Discounters' dilemma as Wiseman ups milk margins

By Anne Bruce

- Last updated on GMT

Robert Wiseman Dairies: determined to push up margins
Robert Wiseman Dairies: determined to push up margins
Milk price discounters may have to raise prices above the £1 for four pints mark that has held for two years, as Robert Wiseman Dairies pushes through improved margins.

Wiseman supplies Aldi and Lidl with own-label milk, as well as Iceland, and all have kept prices for four pints static at £1 for two years. But they will now have to decide whether to absorb a Wiseman price rise to drive footfall or to put up their prices, said analyst Darren Shirley of Shore Capital.
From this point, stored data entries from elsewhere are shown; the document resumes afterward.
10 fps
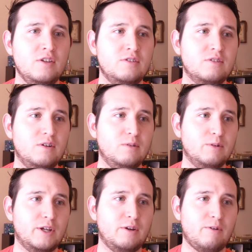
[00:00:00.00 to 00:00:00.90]
So
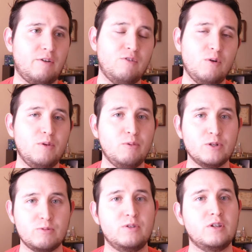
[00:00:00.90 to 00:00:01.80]
we're getting Reichphobia,
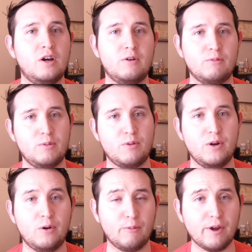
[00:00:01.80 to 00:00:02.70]
which we saw in a
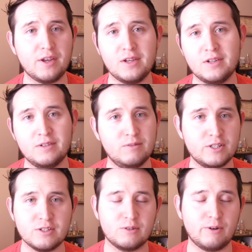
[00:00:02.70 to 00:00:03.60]
reprint already,
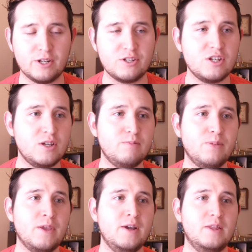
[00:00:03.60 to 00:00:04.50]
which is already cheap.
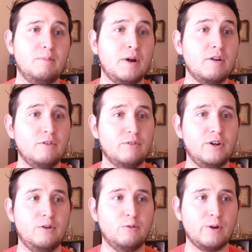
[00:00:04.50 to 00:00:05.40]

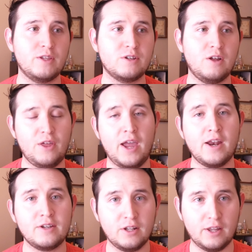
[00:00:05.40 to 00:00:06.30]
Perlarino, Raitsoth,
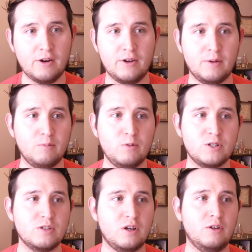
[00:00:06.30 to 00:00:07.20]
and Calarium,
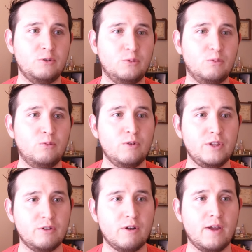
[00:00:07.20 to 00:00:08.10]
which is also
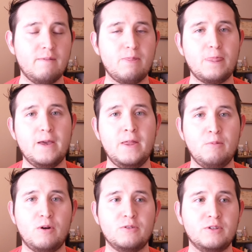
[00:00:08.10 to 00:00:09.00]
really great. And
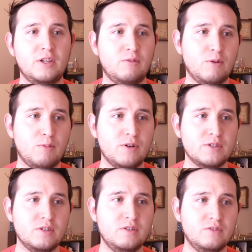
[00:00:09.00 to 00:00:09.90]
then we're also getting
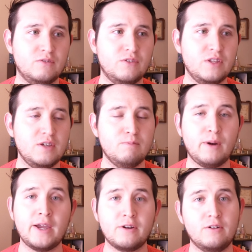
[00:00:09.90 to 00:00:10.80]
reprints of the
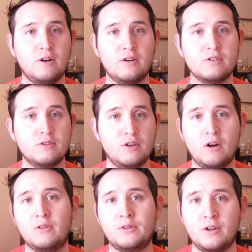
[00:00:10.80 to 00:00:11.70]
biker art, so the
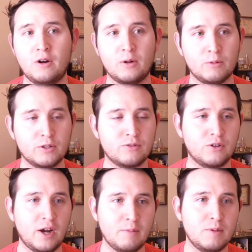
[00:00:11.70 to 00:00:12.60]
alternate artworks
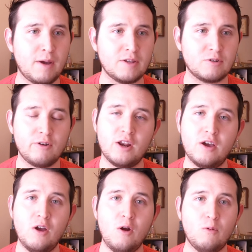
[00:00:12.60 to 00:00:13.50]
for IP
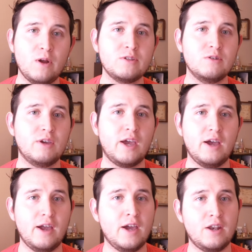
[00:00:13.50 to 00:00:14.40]
Masquerena, Rescue
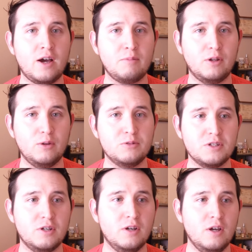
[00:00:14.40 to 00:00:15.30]
Cat, and
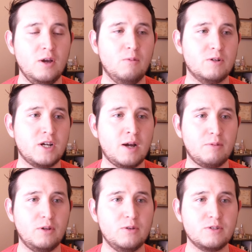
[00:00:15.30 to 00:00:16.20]
Apollosa, which
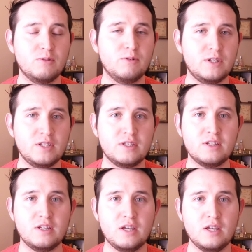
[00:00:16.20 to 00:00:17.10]
Apollosa we did
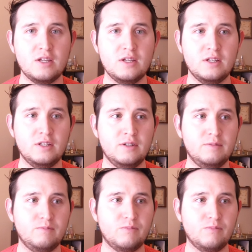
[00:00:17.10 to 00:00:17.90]
see in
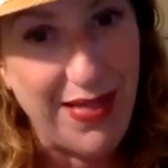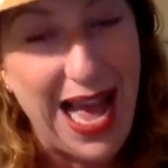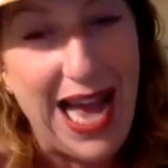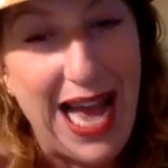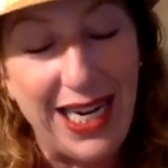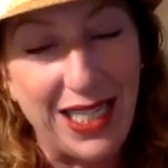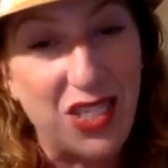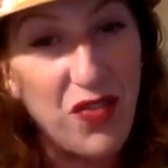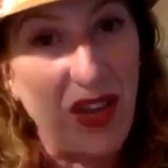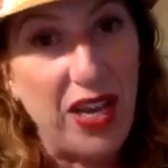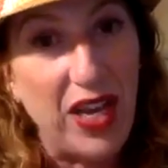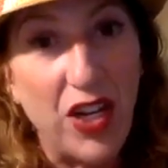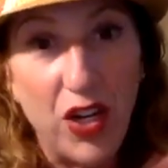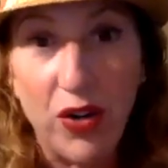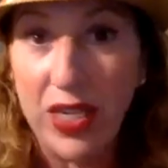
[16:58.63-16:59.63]
that it's
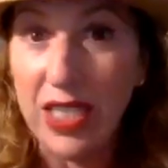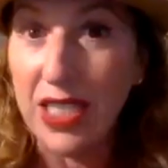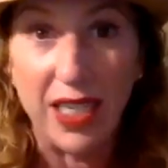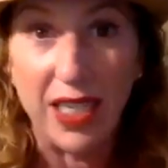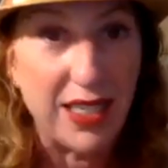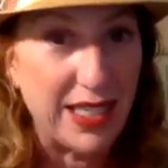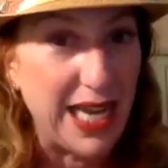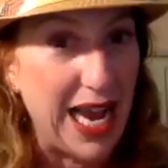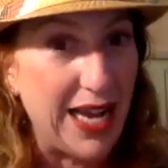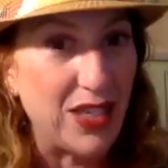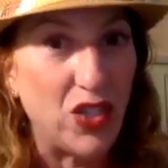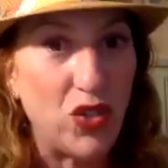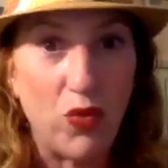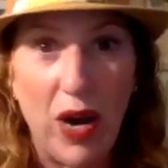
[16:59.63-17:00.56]
failure and success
Shirley told FoodManufacture.co.uk that Wiseman was probably seeking a “ballpark figure of 2p a litre​” increase from the middle ground customers such as Iceland, discounters and convenience stores.

Wiseman, which published a first half pre-close trading statement today, hoped to complete negotiations in the next few days if possible, said a company spokesman. The rise will reflect the fact that it has agreed to pay its suppliers 1.85p more a litre from October 1 to cover their costs.

Negotiations

Wiseman's major own-label supermarket customers, Tesco, Sainsbury and the Co-operative Group have direct payment relationships with milk farmers so are not involved in the ongoing negotiations.

But the timing of the negotiations was potentially challenging, Shirley said.

Tesco, which Wiseman supplies own-label milk, has just cut the price of milk from £1.59 to £1.25 for four pints in its latest discounting initiative the ‘Big Price Drop’.

However, the new Tesco price was now in line with Arla-supplied Asda, so was unlikely to spark a price war in the multiples. And it also still offered the middle ground a ‘price cushion’ of 25p, said Shirley.

About 40% of Wiseman's volumes sell to “middle ground” customers, he said: “We suspect over 50% of the middle ground price recovery has been successfully negotiated, and the sooner it is resolved the better. We may see some brinkmanship going on into the weekend​.”

Wiseman said it expected that trading would be within its expectations. But second half performance would depend on recovering costs from retailers.

Higher bulk cream prices, which had risen on average 15% to £1,620/t in the first half of 2012, helped to offset higher fuel and plastics costs which rose by a similar amount. But, the outlook with regards to cream prices was uncertain, it said.

The company started supplying the Co-operative Group own-label fresh milk in August, its largest ever single volume gain at 88M litres, business won from Dairy Crest. It also supplies own-label to Sainsbury and Tesco.

It said it was also continuing to invest to further increase efficiencies and eliminate costs across the business.

Attractive return

For example, a new £1.3M refrigeration unit at its Manchester dairy was cutting gas and water use and offered a "very attractive return on investment"​, a spokesman said.

It had also increased fuel efficiency 7% year-on-year with technologies such as global positioning systems to optimise routes, and training and monitoring of the drivers of its 1500 vehicles to crack down on heavy braking and acceleration.

The dairy industry's first reverse osmosis plant at Wiseman's Bridgwater site was also allowing cost savings, he added.

The company will be paying a £3.2M settlement to the Office of Fair Trading in October, following its investigation of dairy retail prices.

Damian McNeela, analyst with Panmure Gordon, said that the retail environment remained challenging for Wiseman, with little opportunity to gain substantial additional volumes.

We anticipate that first half 2012 profit before tax will be halved to around £10M as a result of reduced margins on major supply contracts to retailers and ongoing input cost pressure,​” he said.

Interim results for the six months to October 1 2011 will be announced on November 14.